The train to nowhere – UK National Rail Strike Day 3
With zero movement on either side of the conflict, we came to Day 3 of the National Railway Strike.
Which might be open if we’re lucky – Image, Network Rail – https://www.networkrail.co.uk/industrial-action/.
If we’re lucky, 20% of trains will run on limited parts of the UK’s national rail network, with most main lines having some sort of service, while branch lines and regional services will see no service today today.
On open lines, expect very limited service during limited opening hours between 07:30 and 18:30.
A high resolution PDF map can be found here.
Which train companies are impacted?
The full list (with strike ratings from each site) is below.

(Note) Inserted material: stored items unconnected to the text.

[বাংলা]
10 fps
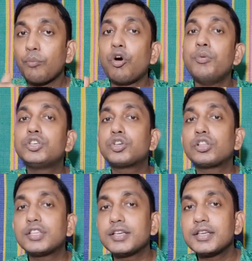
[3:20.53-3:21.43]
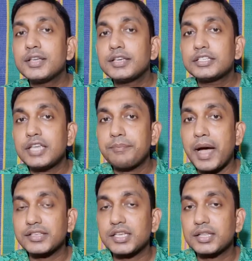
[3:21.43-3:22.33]
ভবিষ্যতে সেই
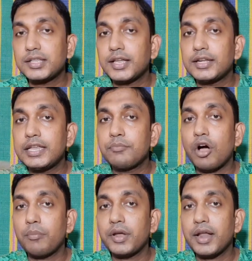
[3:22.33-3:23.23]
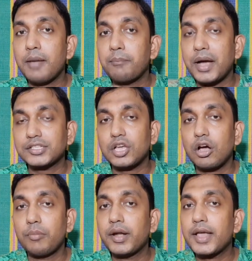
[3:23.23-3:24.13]
বাচ্চার থেকে ডিম হবে না বাচ্চা
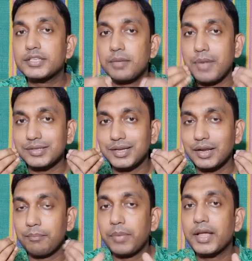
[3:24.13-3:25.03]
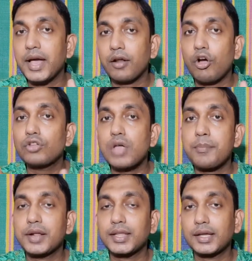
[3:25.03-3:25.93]
হবে না সেই বাচ্চাটা বেকার হয়তো
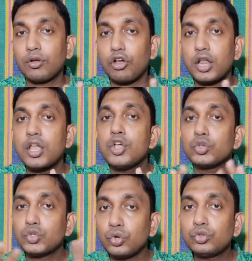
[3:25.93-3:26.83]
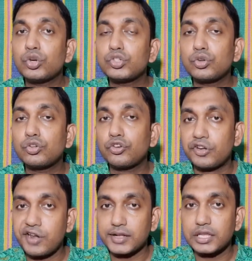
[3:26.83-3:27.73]
আমরা তাকে ঘরে সৌন্দর্যের জন্য
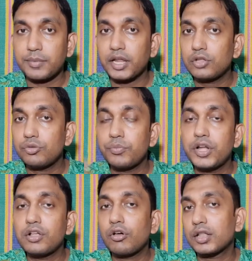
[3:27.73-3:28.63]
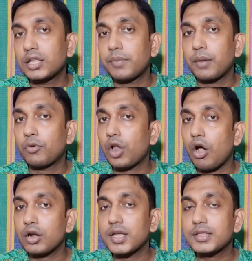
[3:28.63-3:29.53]
রাখতে পারি কিন্তু ব্রিডিং করাতে পারবো না
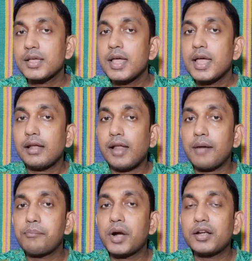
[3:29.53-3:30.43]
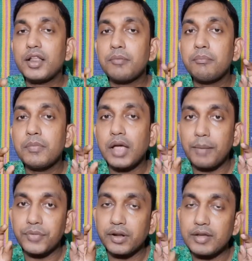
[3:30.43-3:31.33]
অর্থাৎ লাভ বার্ডের
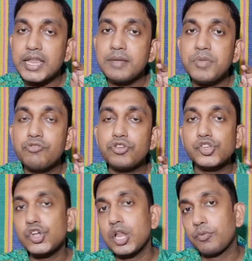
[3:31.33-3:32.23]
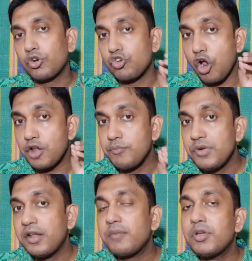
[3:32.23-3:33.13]
আপনার রিং মিউটেশন এবং নন
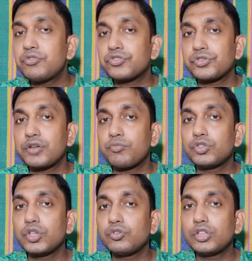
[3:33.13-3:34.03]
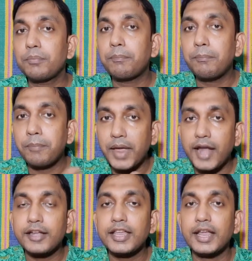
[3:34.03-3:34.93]
রিং মিউটেশনের মধ্যে যদি
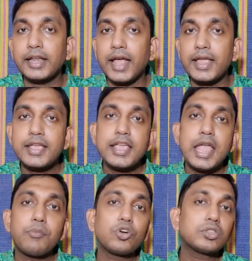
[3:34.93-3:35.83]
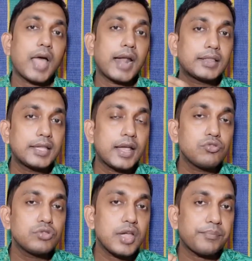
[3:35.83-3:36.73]
পেয়ার নিয়ে নেয় এবং তার থেকে
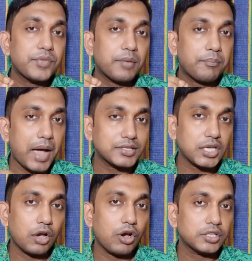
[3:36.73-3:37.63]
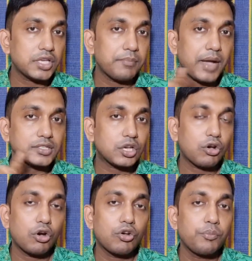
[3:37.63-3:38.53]
যদি আপনার বাচ্চা হয় সেই বাচ্চা
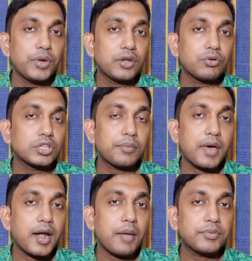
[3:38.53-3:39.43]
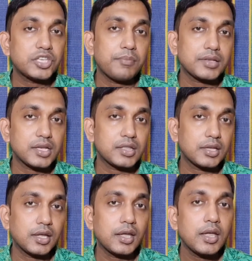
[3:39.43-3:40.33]
কখনো ব্রিড করতে পারে না সেই বাচ্চা
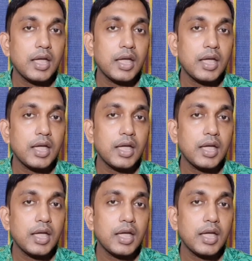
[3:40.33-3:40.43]
থেকে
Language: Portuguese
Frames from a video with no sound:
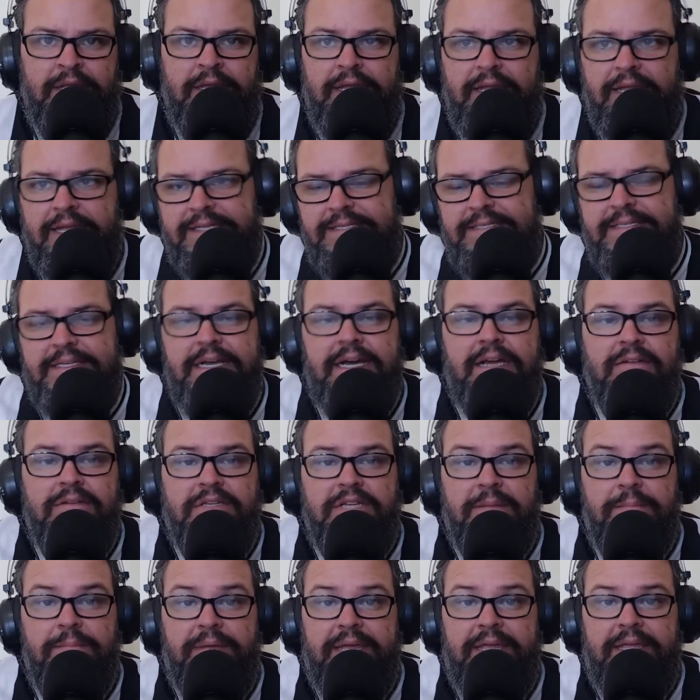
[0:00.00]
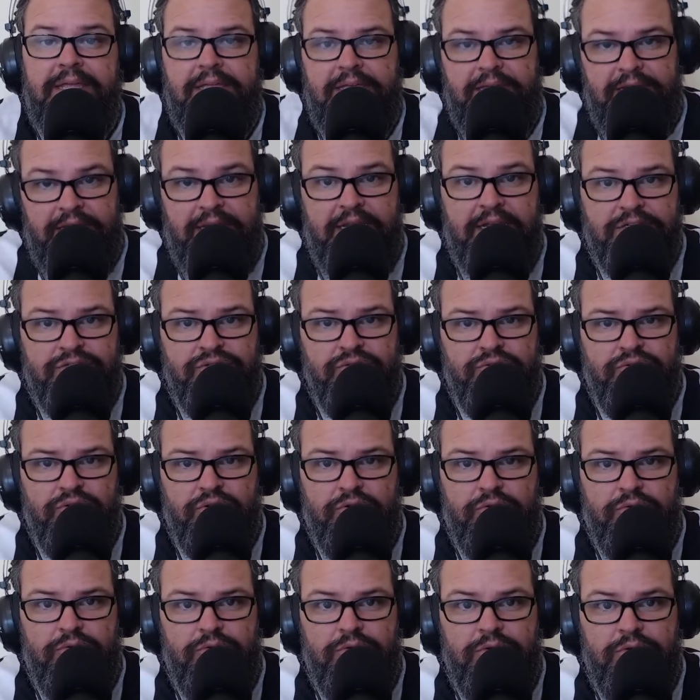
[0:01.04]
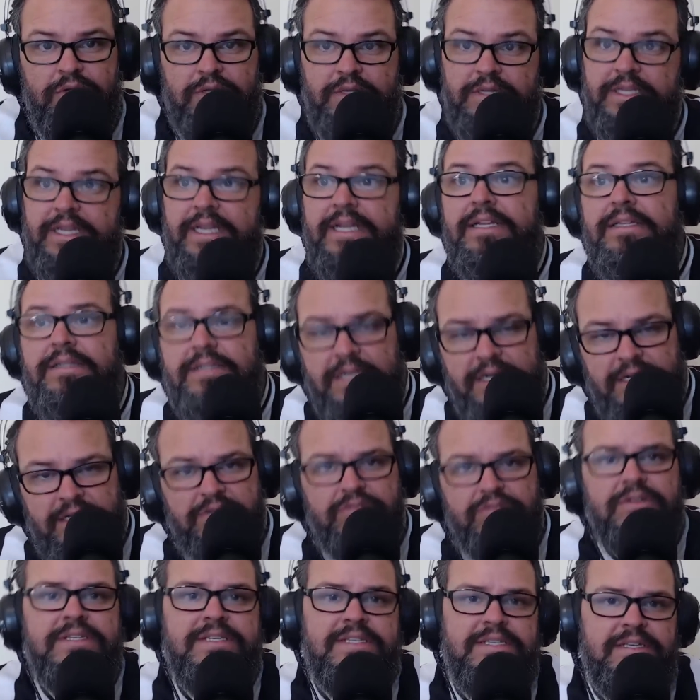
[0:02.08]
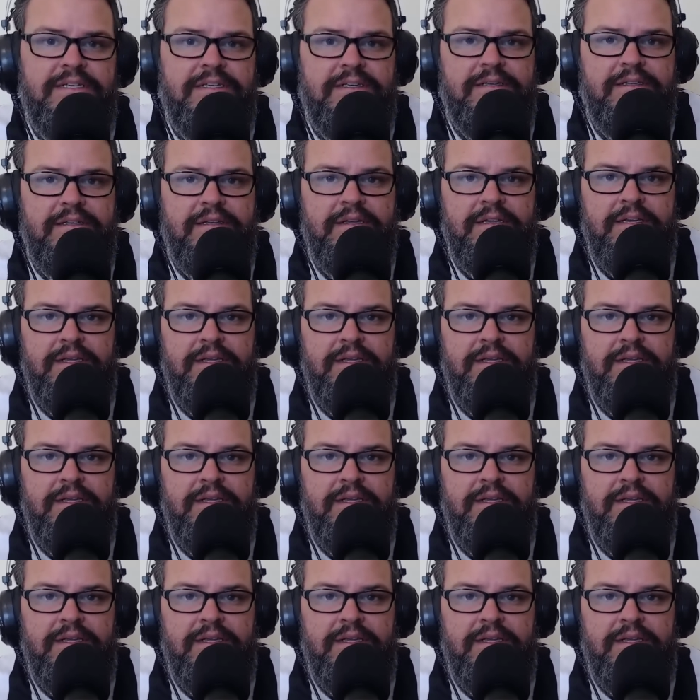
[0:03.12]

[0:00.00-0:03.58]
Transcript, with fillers: Esse ano também, ele ajudou, nem tanto assim.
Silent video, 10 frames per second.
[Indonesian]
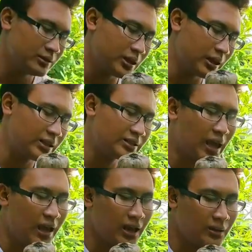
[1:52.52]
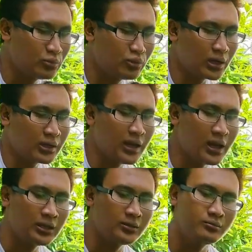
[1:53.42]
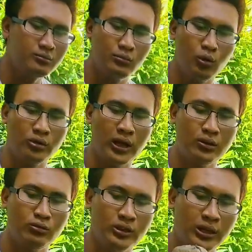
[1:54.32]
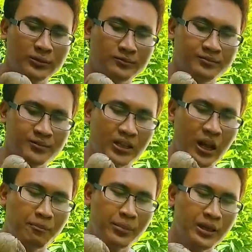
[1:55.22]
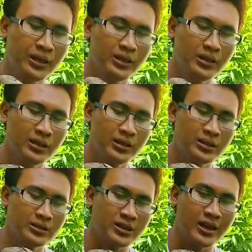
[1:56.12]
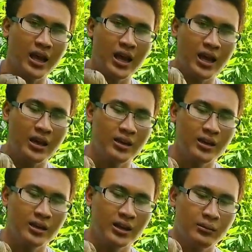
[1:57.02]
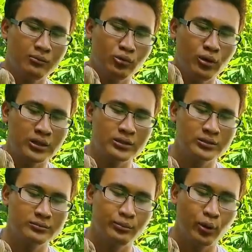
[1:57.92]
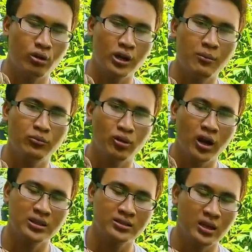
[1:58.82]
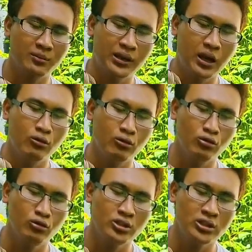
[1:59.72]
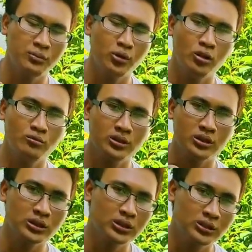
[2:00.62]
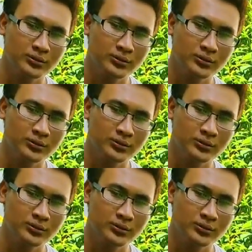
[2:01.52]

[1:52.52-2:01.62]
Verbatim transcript: Nanti saya akan buatkan model lungging. Tetapi saya uh, buat program tunas terlebih dahulu sebelum ke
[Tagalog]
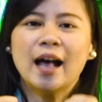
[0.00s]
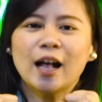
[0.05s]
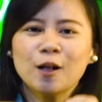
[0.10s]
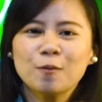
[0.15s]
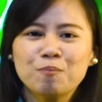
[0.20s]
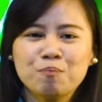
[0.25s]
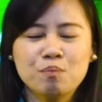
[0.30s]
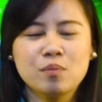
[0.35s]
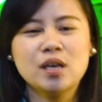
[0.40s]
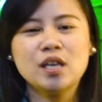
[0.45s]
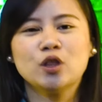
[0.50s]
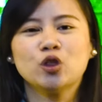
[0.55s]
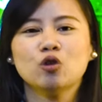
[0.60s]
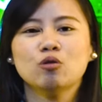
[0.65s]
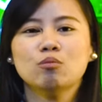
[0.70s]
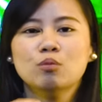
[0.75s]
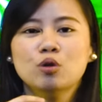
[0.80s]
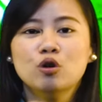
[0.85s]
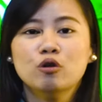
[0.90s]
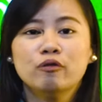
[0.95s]
help
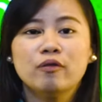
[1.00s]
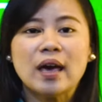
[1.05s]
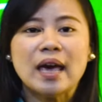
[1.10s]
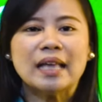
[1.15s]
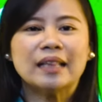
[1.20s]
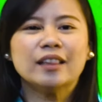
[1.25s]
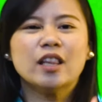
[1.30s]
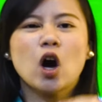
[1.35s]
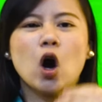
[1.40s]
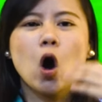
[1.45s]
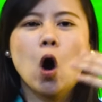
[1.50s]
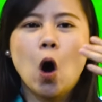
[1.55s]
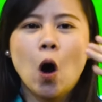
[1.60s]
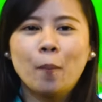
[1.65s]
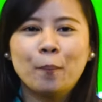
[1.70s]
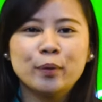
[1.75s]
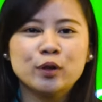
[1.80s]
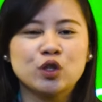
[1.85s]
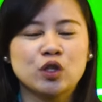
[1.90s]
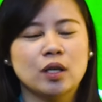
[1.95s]
me to move in the
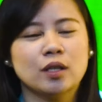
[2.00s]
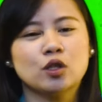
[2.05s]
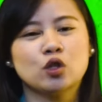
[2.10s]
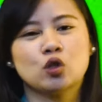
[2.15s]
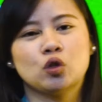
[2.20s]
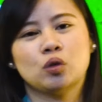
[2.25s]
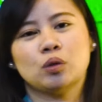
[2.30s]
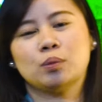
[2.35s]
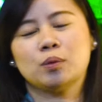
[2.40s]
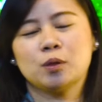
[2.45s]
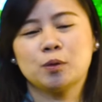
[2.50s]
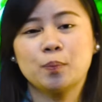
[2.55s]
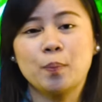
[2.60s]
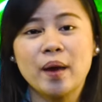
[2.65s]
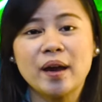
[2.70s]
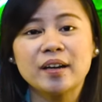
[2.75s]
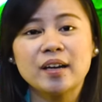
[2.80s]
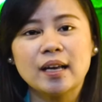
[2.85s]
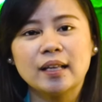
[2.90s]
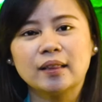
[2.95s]
opposite
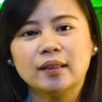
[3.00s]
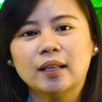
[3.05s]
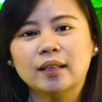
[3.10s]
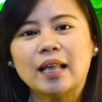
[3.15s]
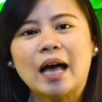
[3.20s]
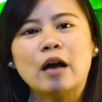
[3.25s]
spirit,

Some companies do not experience strikes, however, are affected by the Network Rail strike (such as Transport for Wales and Govia Thameslink Railway), while some companies have ceased service during strike periods (such as Merseyrail).
To note, london underground is not affected by this strike.
For completeness, here are the confirmed plans from each train operating company:
When will the trains run?
Limited operations on these days will be from 7:30 a.m. to 6:30 p.m. during strike days. Expect the simplest of stripped down services, with capacity, with hourly or half hourly services, with late departure times and very early arrivals.
Even during these opening hours, expect services to start very late and end early so trips can be made before 6.30pm.
Are airport services impacted?
Yes. If you arrive outside designated service hours, you will need to find an alternate route between your airport and your final destination. The reverse applies if you are going to the airport.
Serving the London area:
- Heathrow Express expects services to end early on the days leading up to strike days and offer service every half hour between 7.30am and 6.30pm.
- Elizabeth Line is expected to be heavily impacted.
- Gatwick Express will not operate any services. Use Southern or Thameslink services instead, with two trains per hour running over the London Victora/London Bridge to Brighton Line.
- Stansted Express will operate two trains per hour between London Liverpool Street and Stansted.
The DLR to London City Airport is unaffected, however, it is expected to be much busier than normal.
Can I get a refund?
According to National Rail:
- Refunds: If your service has been cancelled, delayed or rescheduled, you will be entitled to a change or refund from the original retailer of your ticket.
- Changes to travel plans: If you have a ticket to travel on June 21, 23 or 25, you can use this ticket either the day before the date indicated on the ticket or until Monday and Tuesday inclusive of the following week ( excluding subscriptions). Please contact the original reseller of your ticket for more information.
- Change train company or route: To minimize disruption, you may be able to use your ticket on another train company or route. Please contact the train company you need to travel with for more information
What are the alternatives – if any?
At this point in the game it may be possible to take a Megabus, Flixbus or National Express service, but expect them to be crowded.
Local transport options such as buses and trams will feel the impact of the strikes, and they are expected to be much busier than normal.
For those looking to use taxis, rideshares, or even rent a car, expect surge rates to be your worst enemy.
As for hotels and such, expect pressure on them this week as well.
Plan well ahead or consider ditching your trip
I rarely suggest abandoning a trip, but this week’s rail strike is going to have a big impact on how you get from A to B this week.
If you don’t need to travel, or if you can fire up that copy of Microsoft Teams/Zoom you downloaded at the start of the pandemic and work remotely, I would.
If you must travel, keep an eye on https://www.nationalrail.co.uk/service_disruptions/industrialaction.aspx first and plan your trip down to the minute.
Failure to do so could mean unexpected stops where you least want them.